Pictures must not be copied, but every entry must be reproduced exactly.

# Data for the task

<<<<

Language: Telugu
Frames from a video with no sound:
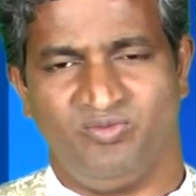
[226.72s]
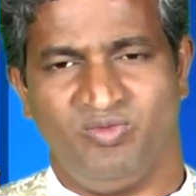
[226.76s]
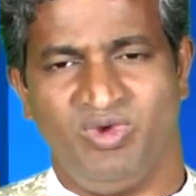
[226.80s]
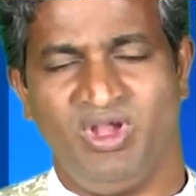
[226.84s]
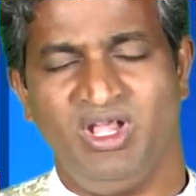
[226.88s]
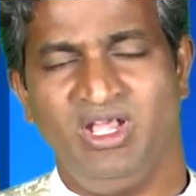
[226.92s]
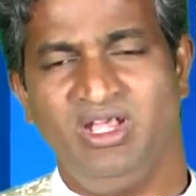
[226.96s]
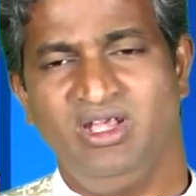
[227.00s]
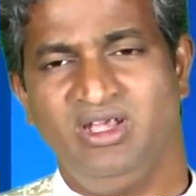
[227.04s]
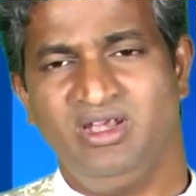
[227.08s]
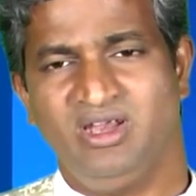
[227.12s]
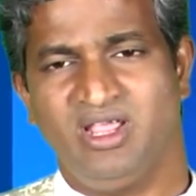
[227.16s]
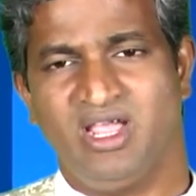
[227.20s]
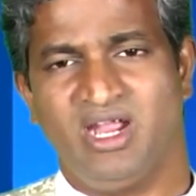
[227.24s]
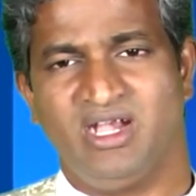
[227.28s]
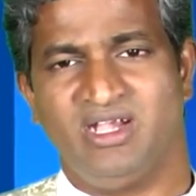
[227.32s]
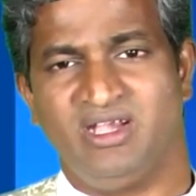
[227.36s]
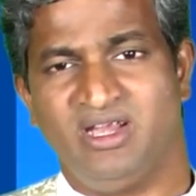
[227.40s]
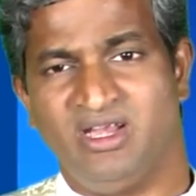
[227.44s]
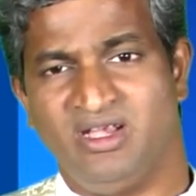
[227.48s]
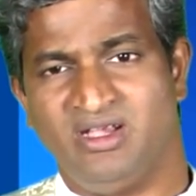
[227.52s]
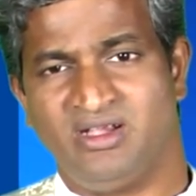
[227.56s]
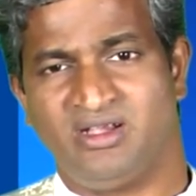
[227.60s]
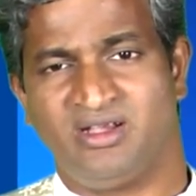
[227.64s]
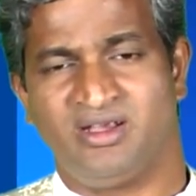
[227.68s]
విల్
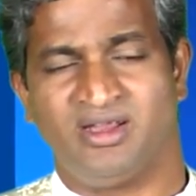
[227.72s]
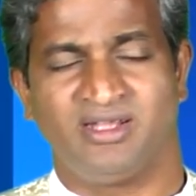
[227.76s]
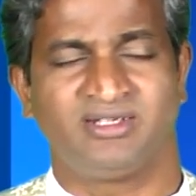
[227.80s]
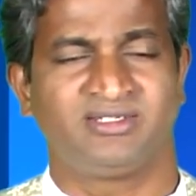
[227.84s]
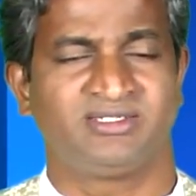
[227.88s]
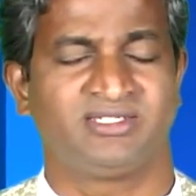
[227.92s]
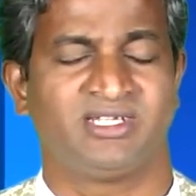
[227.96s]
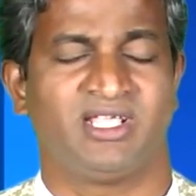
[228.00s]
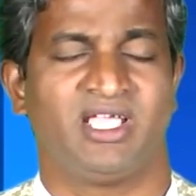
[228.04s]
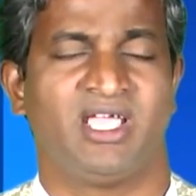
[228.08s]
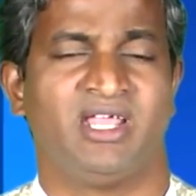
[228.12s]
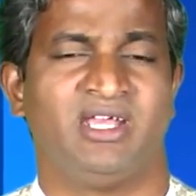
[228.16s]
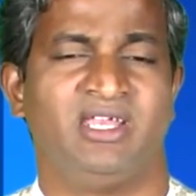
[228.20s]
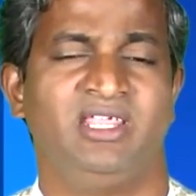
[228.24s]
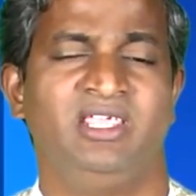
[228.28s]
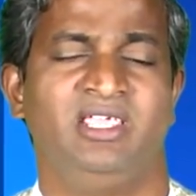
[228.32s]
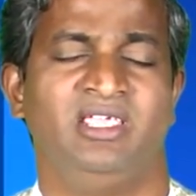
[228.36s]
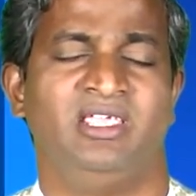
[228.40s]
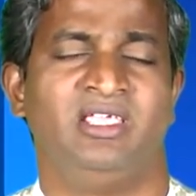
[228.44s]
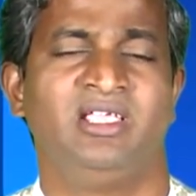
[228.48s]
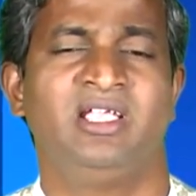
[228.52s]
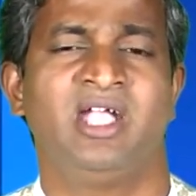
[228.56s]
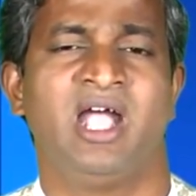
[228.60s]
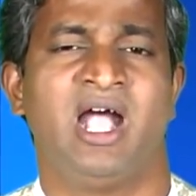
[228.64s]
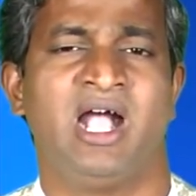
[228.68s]
అండ్ ఇంటలెక్ట్ అని
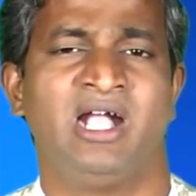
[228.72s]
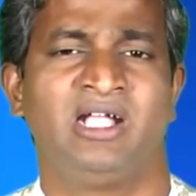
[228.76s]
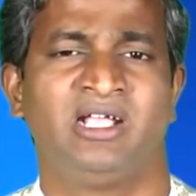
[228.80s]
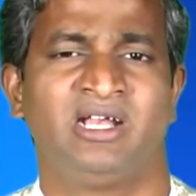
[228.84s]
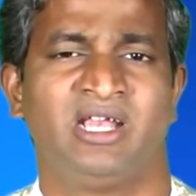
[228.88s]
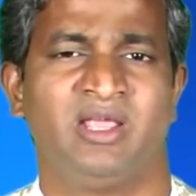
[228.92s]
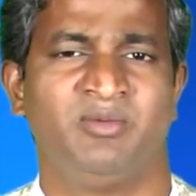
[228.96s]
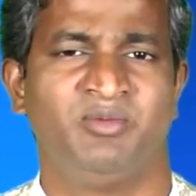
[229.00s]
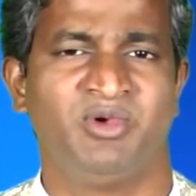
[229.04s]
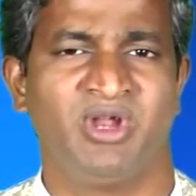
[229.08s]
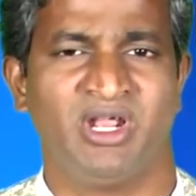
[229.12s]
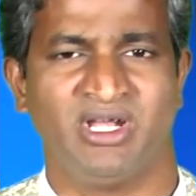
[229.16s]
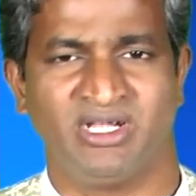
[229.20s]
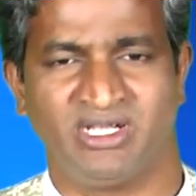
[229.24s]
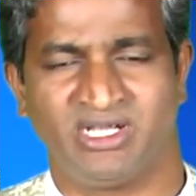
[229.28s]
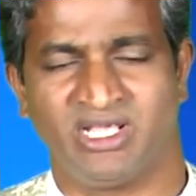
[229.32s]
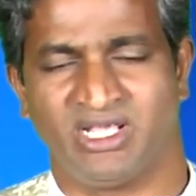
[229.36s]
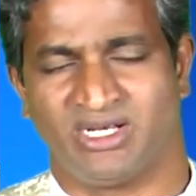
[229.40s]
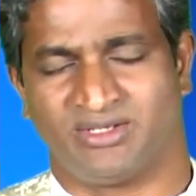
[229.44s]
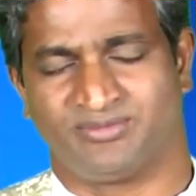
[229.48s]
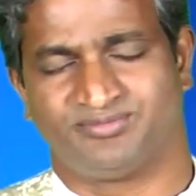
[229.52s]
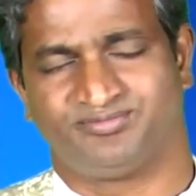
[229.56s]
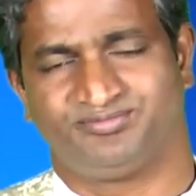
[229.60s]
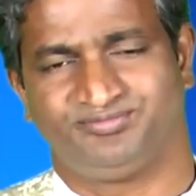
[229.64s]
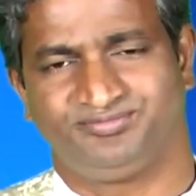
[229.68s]
ఆంగ్లంలో
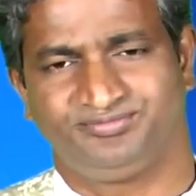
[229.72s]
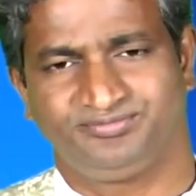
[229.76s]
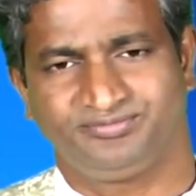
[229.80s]
అంటారు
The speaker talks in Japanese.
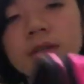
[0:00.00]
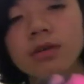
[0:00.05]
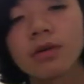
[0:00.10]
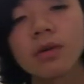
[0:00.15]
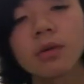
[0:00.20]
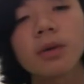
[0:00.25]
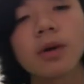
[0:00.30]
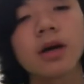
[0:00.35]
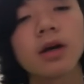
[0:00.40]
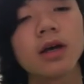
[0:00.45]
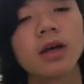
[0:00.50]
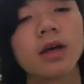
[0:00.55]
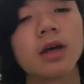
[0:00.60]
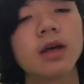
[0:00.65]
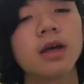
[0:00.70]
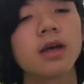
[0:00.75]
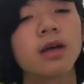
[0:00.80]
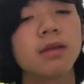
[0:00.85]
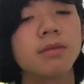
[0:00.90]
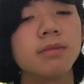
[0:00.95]
これは、
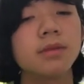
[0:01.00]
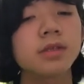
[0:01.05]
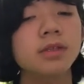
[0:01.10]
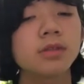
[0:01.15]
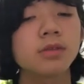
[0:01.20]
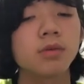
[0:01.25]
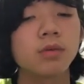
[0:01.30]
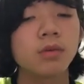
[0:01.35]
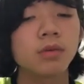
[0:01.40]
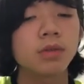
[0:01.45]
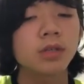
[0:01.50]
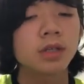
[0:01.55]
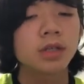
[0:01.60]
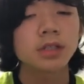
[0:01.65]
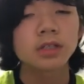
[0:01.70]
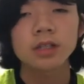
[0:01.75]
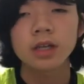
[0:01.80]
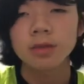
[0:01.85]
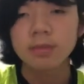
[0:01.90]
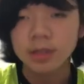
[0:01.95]
水野大阪
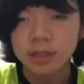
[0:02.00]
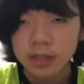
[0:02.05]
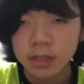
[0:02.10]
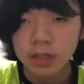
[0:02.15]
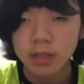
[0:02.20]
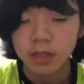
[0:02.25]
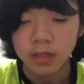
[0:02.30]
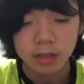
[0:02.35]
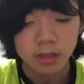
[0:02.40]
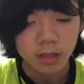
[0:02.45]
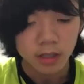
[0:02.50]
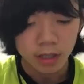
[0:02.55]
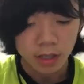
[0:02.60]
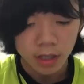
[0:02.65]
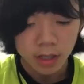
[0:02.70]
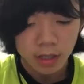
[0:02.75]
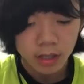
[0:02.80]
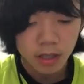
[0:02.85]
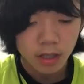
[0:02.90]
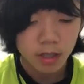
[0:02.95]
茶屋町店で買った
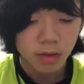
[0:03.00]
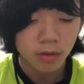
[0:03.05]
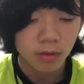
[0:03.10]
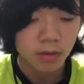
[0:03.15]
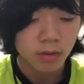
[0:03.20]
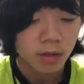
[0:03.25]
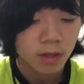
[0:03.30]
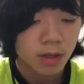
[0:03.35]
限定の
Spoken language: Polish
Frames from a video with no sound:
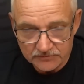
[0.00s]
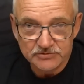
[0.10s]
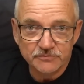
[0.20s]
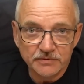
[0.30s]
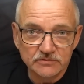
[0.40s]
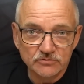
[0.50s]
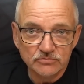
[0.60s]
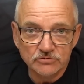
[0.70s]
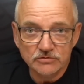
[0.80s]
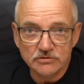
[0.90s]
jak w
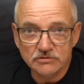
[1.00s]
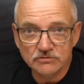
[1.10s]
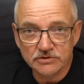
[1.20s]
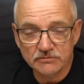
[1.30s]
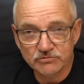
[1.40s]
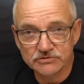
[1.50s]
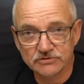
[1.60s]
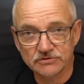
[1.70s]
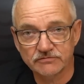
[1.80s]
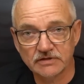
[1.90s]
przypadku e, ryb
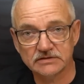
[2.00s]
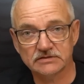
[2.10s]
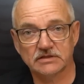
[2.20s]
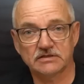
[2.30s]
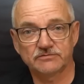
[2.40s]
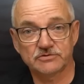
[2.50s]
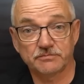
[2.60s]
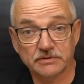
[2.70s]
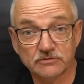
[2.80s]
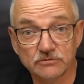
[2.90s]
łososiowatych, tak i w
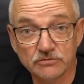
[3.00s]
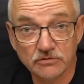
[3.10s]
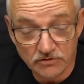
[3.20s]
przypadku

>>>>

# Solution below
Language: Telugu
Frames from a video with no sound:
[226.72s]
[226.76s]
[226.80s]
[226.84s]
[226.88s]
[226.92s]
[226.96s]
[227.00s]
[227.04s]
[227.08s]
[227.12s]
[227.16s]
[227.20s]
[227.24s]
[227.28s]
[227.32s]
[227.36s]
[227.40s]
[227.44s]
[227.48s]
[227.52s]
[227.56s]
[227.60s]
[227.64s]
[227.68s]
విల్
[227.72s]
[227.76s]
[227.80s]
[227.84s]
[227.88s]
[227.92s]
[227.96s]
[228.00s]
[228.04s]
[228.08s]
[228.12s]
[228.16s]
[228.20s]
[228.24s]
[228.28s]
[228.32s]
[228.36s]
[228.40s]
[228.44s]
[228.48s]
[228.52s]
[228.56s]
[228.60s]
[228.64s]
[228.68s]
అండ్ ఇంటలెక్ట్ అని
[228.72s]
[228.76s]
[228.80s]
[228.84s]
[228.88s]
[228.92s]
[228.96s]
[229.00s]
[229.04s]
[229.08s]
[229.12s]
[229.16s]
[229.20s]
[229.24s]
[229.28s]
[229.32s]
[229.36s]
[229.40s]
[229.44s]
[229.48s]
[229.52s]
[229.56s]
[229.60s]
[229.64s]
[229.68s]
ఆంగ్లంలో
[229.72s]
[229.76s]
[229.80s]
అంటారు
The speaker talks in Japanese.
[0:00.00]
[0:00.05]
[0:00.10]
[0:00.15]
[0:00.20]
[0:00.25]
[0:00.30]
[0:00.35]
[0:00.40]
[0:00.45]
[0:00.50]
[0:00.55]
[0:00.60]
[0:00.65]
[0:00.70]
[0:00.75]
[0:00.80]
[0:00.85]
[0:00.90]
[0:00.95]
これは、
[0:01.00]
[0:01.05]
[0:01.10]
[0:01.15]
[0:01.20]
[0:01.25]
[0:01.30]
[0:01.35]
[0:01.40]
[0:01.45]
[0:01.50]
[0:01.55]
[0:01.60]
[0:01.65]
[0:01.70]
[0:01.75]
[0:01.80]
[0:01.85]
[0:01.90]
[0:01.95]
水野大阪
[0:02.00]
[0:02.05]
[0:02.10]
[0:02.15]
[0:02.20]
[0:02.25]
[0:02.30]
[0:02.35]
[0:02.40]
[0:02.45]
[0:02.50]
[0:02.55]
[0:02.60]
[0:02.65]
[0:02.70]
[0:02.75]
[0:02.80]
[0:02.85]
[0:02.90]
[0:02.95]
茶屋町店で買った
[0:03.00]
[0:03.05]
[0:03.10]
[0:03.15]
[0:03.20]
[0:03.25]
[0:03.30]
[0:03.35]
限定の
Spoken language: Polish
Frames from a video with no sound:
[0.00s]
[0.10s]
[0.20s]
[0.30s]
[0.40s]
[0.50s]
[0.60s]
[0.70s]
[0.80s]
[0.90s]
jak w
[1.00s]
[1.10s]
[1.20s]
[1.30s]
[1.40s]
[1.50s]
[1.60s]
[1.70s]
[1.80s]
[1.90s]
przypadku e, ryb
[2.00s]
[2.10s]
[2.20s]
[2.30s]
[2.40s]
[2.50s]
[2.60s]
[2.70s]
[2.80s]
[2.90s]
łososiowatych, tak i w
[3.00s]
[3.10s]
[3.20s]
przypadku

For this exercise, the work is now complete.